Petition on tax proposals at 30% of mid-Aug. goal

Howard County

July 08, 2004|By Larry Carson | Larry Carson,SUN STAFF

Despite the support of Howard County's Republican Party, the petition drive to amend the County Charter to make it harder to increase taxes might be faltering, according to its chief organizer.

"Honestly, there is a challenge to collect the remaining signatures," said James Oglethorpe, president of the Howard County Taxpayers Association, after learning that the County Council failed to approve the charter change Tuesday night - leaving his drive as the only way to put the issue on the November ballot.

Oglethorpe said he has collected about 3,000 of the 10,000 signatures needed by the mid-August deadline. To ensure enough valid names, the drive's organizers were hoping to collect at least 12,000 signatures before turning them in to the county election board.

"We're kind of behind the curve," Oglethorpe said.

The amendment offered by council Republicans Allan H. Kittleman and Christopher J. Merdon would require approval of a super majority of four out of the five council members before a county executive could even propose increasing income or property tax rates.

A failure to collect enough signatures would reverse even Democrats' predictions that the names would be easily obtained. County Executive James N. Robey, a Democrat whose 30 percent income tax increase last year prompted the call to limit taxing authority, has said repeatedly that it would be easy to get people to sign a petition to stop tax increases. In just a few weeks last summer, more than 7,000 taxpayers signed petitions in a failed bid to try to reverse the tax increase, but Oglethorpe said time has cooled the anger.

"The issue is not resonating" with voters after a year's time, said Oglethorpe.

The taxpayers association relies completely on volunteers who typically patrol eight locations looking for names - but only on weekends.

"We just really started getting signatures," Oglethorpe said, despite a vigorous start in May at the county GOP's Lincoln Day dinner, where party organizers passed clipboards and collected about 250 names to start the ball rolling.

Republican Party leaders will meet Wednesday with Oglethorpe to discuss, among other things, "how realistic his goals are," said party Chairman Howard Rensin.

Democratic Party Chairwoman Wendy Fiedler considers the lack of signatures good news.

"Howard County has a very well-educated voting base," Fiedler said. "It's not as easy as everybody might have thought it would be.
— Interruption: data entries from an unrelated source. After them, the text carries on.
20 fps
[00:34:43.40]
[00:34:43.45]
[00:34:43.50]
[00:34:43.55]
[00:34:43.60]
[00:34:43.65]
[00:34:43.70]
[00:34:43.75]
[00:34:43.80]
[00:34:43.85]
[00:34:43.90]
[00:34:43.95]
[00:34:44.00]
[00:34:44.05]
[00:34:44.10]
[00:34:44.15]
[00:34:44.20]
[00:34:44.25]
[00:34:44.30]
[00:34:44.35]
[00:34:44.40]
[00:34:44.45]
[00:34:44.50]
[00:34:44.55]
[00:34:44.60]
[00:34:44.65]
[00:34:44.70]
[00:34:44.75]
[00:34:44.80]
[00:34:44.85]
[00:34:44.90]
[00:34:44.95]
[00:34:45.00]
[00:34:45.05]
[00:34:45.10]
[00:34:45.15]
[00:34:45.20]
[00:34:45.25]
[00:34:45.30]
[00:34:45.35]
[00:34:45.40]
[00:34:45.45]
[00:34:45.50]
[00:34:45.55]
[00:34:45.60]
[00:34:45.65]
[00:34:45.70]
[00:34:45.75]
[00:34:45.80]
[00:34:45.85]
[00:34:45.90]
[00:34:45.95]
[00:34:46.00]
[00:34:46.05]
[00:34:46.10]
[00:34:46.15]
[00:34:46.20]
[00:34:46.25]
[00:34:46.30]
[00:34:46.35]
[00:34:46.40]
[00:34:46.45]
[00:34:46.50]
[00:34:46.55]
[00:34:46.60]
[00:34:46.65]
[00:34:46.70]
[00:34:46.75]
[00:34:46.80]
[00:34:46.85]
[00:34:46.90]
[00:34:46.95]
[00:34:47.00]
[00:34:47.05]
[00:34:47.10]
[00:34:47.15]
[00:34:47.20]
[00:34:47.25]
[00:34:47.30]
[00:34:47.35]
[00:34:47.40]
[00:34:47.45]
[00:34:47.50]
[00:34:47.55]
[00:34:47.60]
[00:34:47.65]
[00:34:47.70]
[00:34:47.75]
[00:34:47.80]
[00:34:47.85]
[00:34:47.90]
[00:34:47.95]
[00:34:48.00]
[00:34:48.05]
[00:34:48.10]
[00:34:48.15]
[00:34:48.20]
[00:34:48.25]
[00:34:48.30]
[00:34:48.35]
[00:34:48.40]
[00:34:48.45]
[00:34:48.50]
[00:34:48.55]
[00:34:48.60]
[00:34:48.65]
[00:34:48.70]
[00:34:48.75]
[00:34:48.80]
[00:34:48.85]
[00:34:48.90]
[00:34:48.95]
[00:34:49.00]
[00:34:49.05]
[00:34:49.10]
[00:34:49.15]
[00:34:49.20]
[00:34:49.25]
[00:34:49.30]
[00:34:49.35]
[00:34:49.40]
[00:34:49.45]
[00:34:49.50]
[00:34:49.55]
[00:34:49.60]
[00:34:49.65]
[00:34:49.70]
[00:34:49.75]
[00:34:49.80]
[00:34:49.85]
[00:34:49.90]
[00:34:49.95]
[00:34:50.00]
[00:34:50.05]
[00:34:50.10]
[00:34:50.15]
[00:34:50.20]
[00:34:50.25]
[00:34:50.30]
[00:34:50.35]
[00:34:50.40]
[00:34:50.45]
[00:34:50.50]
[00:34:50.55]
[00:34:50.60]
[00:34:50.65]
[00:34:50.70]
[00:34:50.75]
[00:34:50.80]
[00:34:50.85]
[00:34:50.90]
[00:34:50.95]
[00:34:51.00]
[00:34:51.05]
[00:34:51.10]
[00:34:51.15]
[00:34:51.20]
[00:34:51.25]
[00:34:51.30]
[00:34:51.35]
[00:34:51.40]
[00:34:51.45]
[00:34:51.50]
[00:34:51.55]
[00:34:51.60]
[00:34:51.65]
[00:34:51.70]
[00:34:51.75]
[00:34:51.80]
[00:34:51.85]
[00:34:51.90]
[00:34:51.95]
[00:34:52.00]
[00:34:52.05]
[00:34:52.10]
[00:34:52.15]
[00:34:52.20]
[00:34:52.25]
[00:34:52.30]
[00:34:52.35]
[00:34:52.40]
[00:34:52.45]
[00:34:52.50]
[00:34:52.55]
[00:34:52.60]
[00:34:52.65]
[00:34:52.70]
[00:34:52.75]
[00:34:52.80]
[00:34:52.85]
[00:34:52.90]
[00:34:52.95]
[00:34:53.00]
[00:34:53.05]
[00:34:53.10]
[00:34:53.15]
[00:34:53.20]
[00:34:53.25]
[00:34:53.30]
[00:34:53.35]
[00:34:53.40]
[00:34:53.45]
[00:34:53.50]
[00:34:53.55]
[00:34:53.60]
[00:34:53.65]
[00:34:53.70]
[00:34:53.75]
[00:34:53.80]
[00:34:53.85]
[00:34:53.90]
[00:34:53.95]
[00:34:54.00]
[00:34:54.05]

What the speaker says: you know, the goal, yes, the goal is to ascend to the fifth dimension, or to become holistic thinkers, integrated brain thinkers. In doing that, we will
I take it as encouraging that they are having a hard time."

Other factors might also be hurting the drive.

Patrick Dornan, the original president of the group and organizer of last summer's petition drive, virtually dropped out of the effort this year because of personal issues.
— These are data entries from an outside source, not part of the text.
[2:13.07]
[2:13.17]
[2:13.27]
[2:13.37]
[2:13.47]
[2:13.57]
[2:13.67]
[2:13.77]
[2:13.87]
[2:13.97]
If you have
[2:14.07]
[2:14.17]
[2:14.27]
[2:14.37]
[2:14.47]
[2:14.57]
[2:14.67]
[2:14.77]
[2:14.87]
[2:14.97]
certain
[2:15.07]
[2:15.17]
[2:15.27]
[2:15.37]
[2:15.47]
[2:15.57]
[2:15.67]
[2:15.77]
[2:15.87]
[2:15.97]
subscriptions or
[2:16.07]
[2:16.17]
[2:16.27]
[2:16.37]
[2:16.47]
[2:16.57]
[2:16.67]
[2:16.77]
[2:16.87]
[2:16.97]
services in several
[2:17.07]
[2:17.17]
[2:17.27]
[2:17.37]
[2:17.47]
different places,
In addition, the county's two most prominent Republican elder statesmen, former two-term executive Charles I. Ecker and three-term councilman Charles Feaga, have said they oppose the move to change the charter, contending that it is too drastic a move in response to one tax increase.
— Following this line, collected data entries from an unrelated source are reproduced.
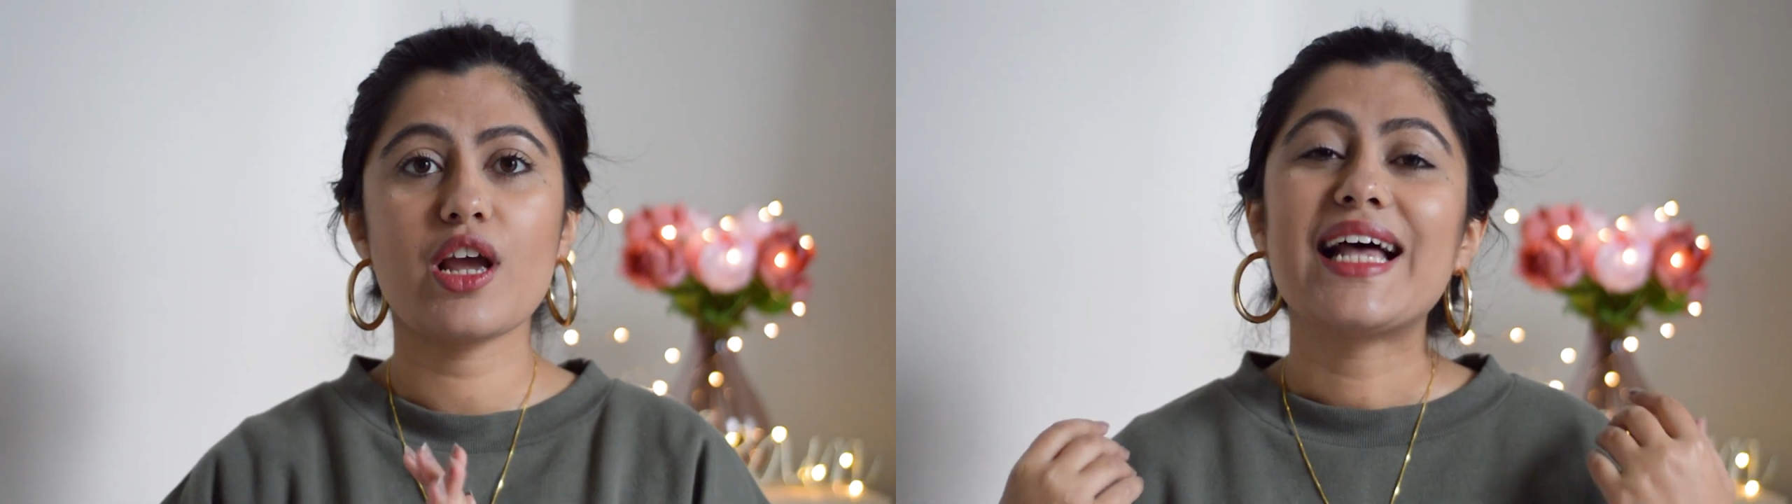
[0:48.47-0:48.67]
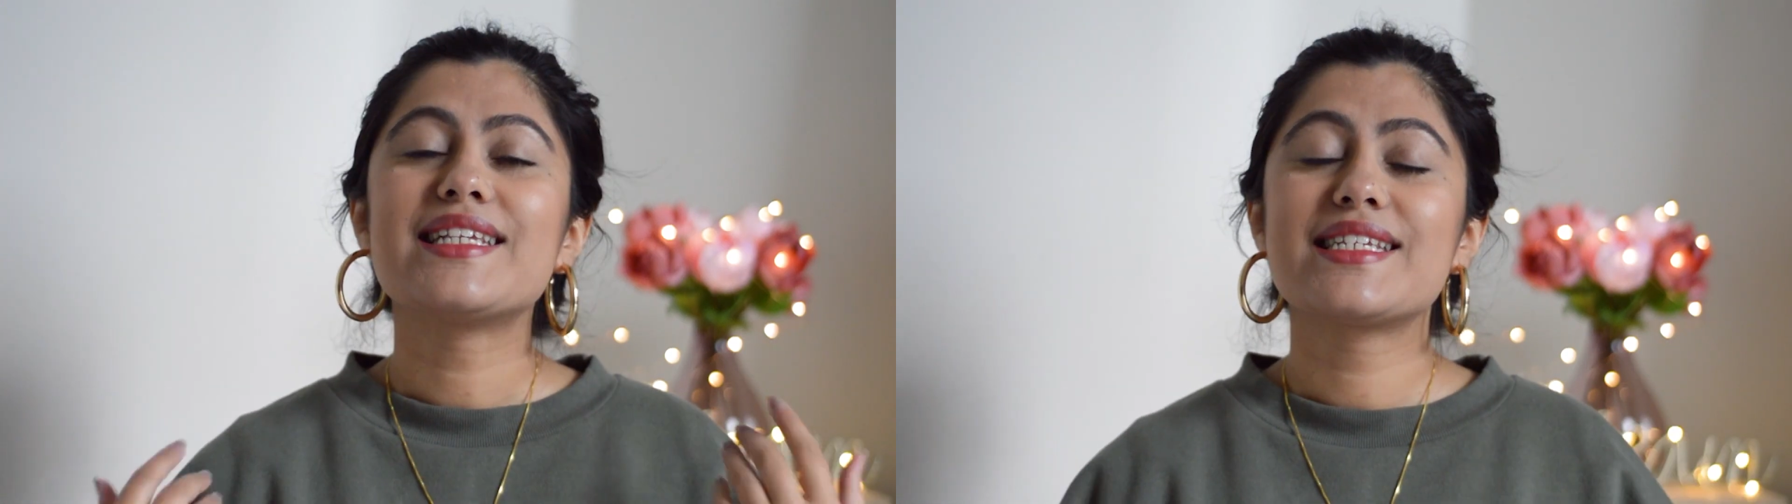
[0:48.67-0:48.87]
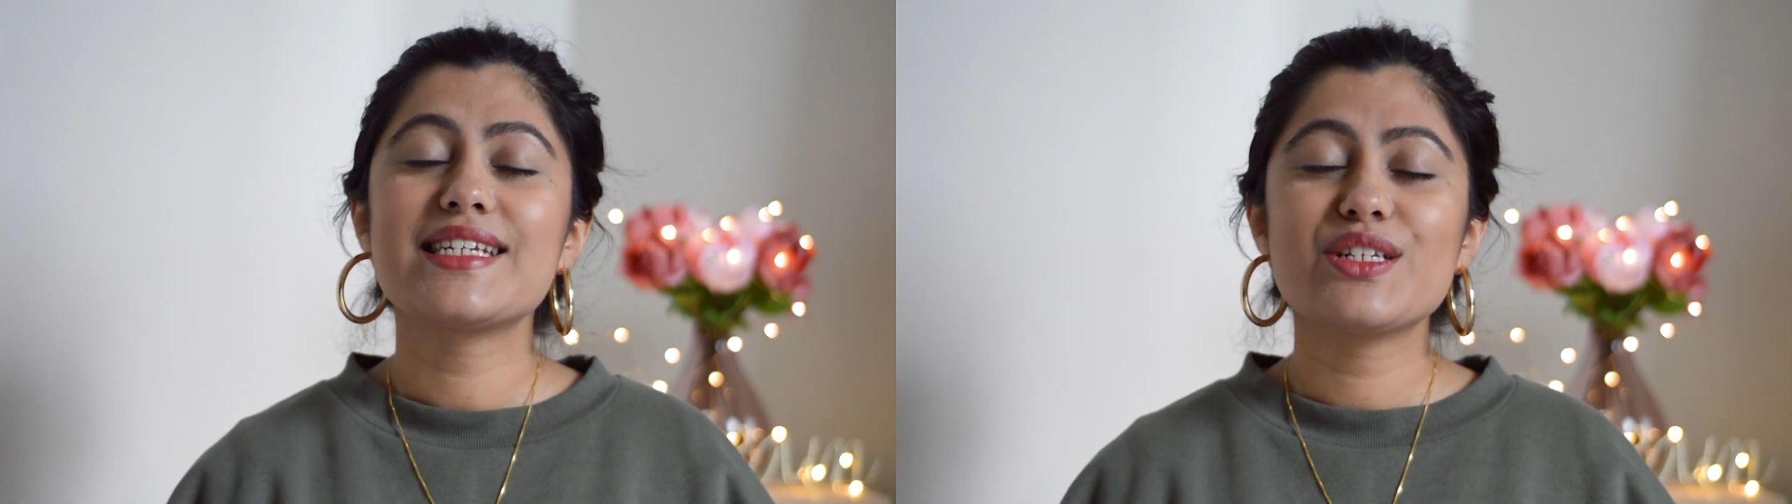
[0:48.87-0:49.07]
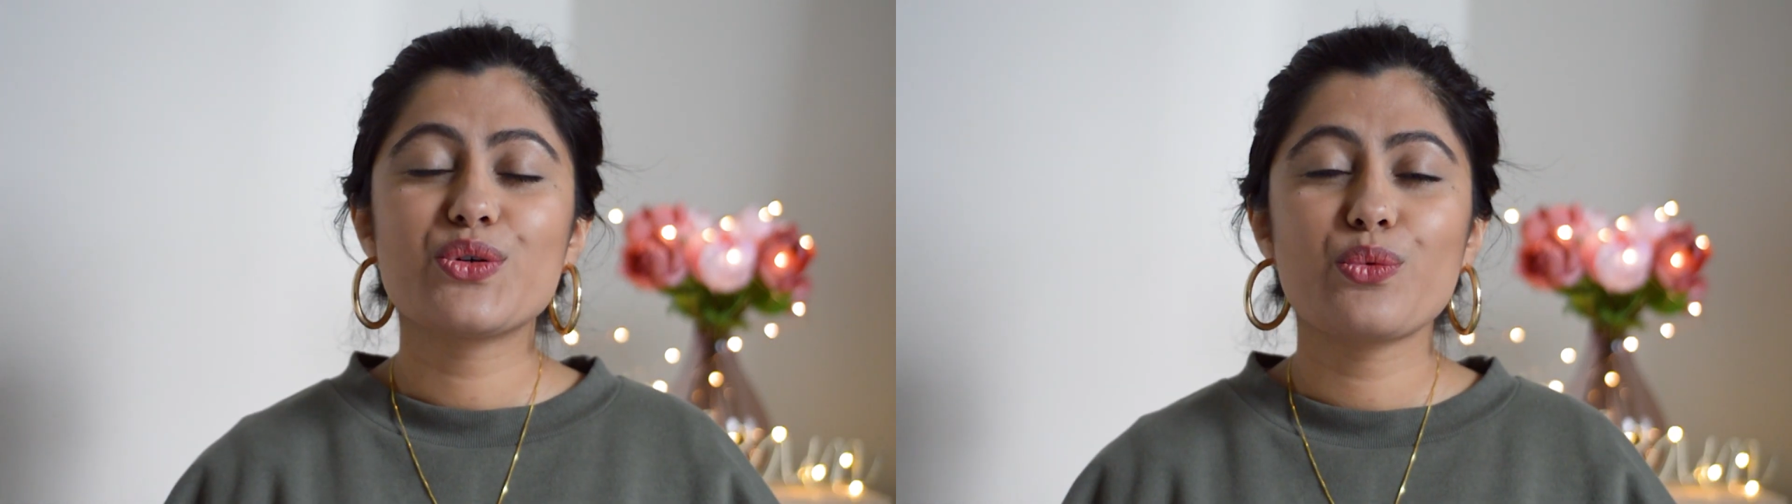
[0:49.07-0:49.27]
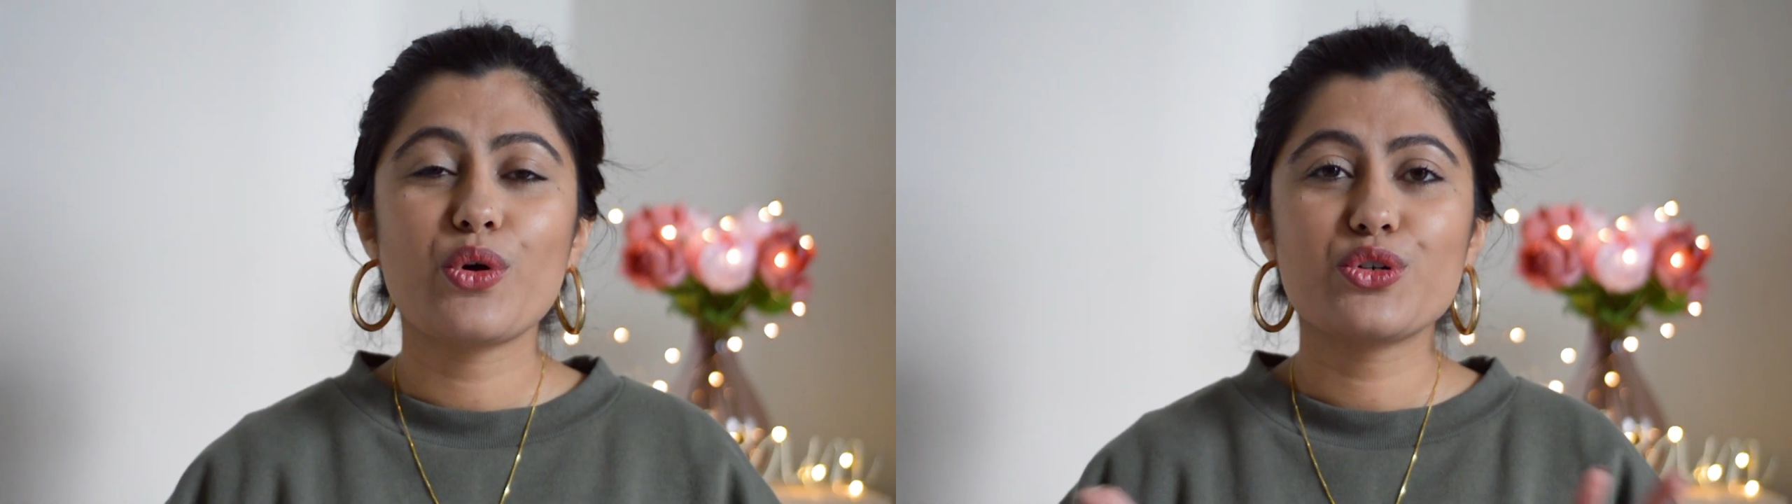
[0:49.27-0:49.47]
and still
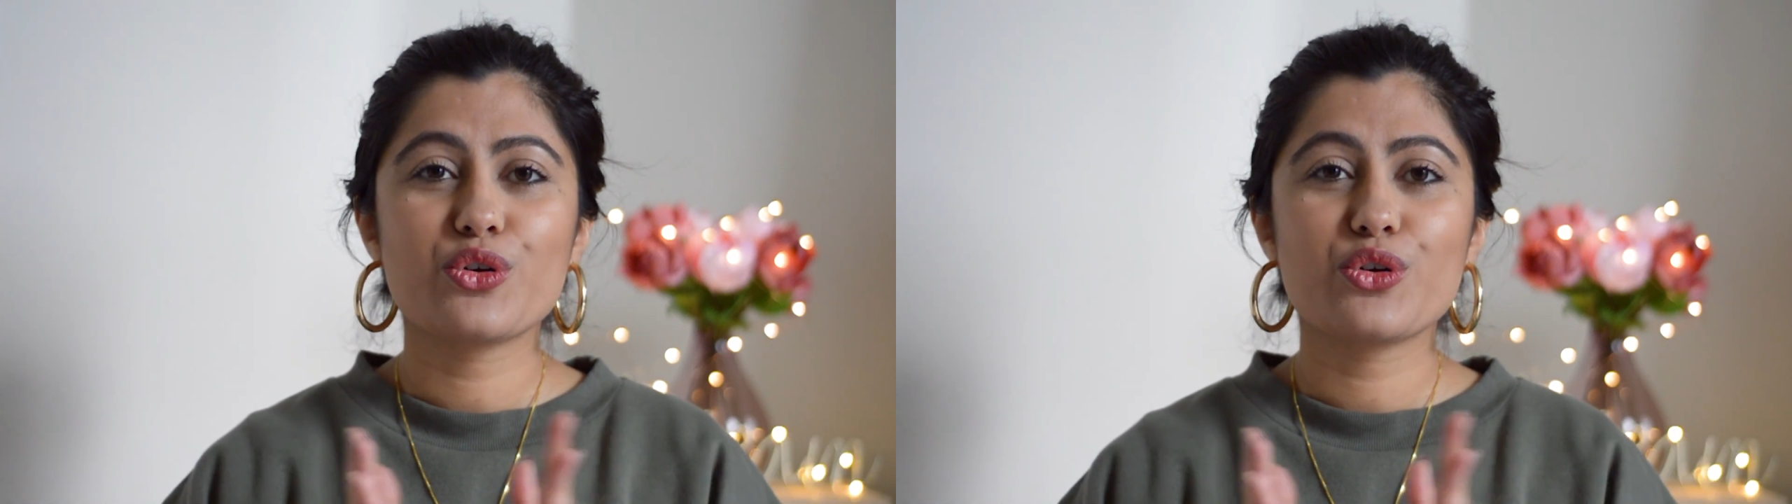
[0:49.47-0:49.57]
don't want to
Democrats have argued that without the extra $40 million the tax increase produced for the fiscal year that began July 1, the county would have had to drastically cut public services this year - including education and public safety.

Robey has vowed to oppose the charter change if it gets on the November ballot, on the grounds that an elected executive and a majority of three on the council should have the right to raise taxes. To change that system, Democrats have argued, would hamstring an elected county government and give the minority party too much power.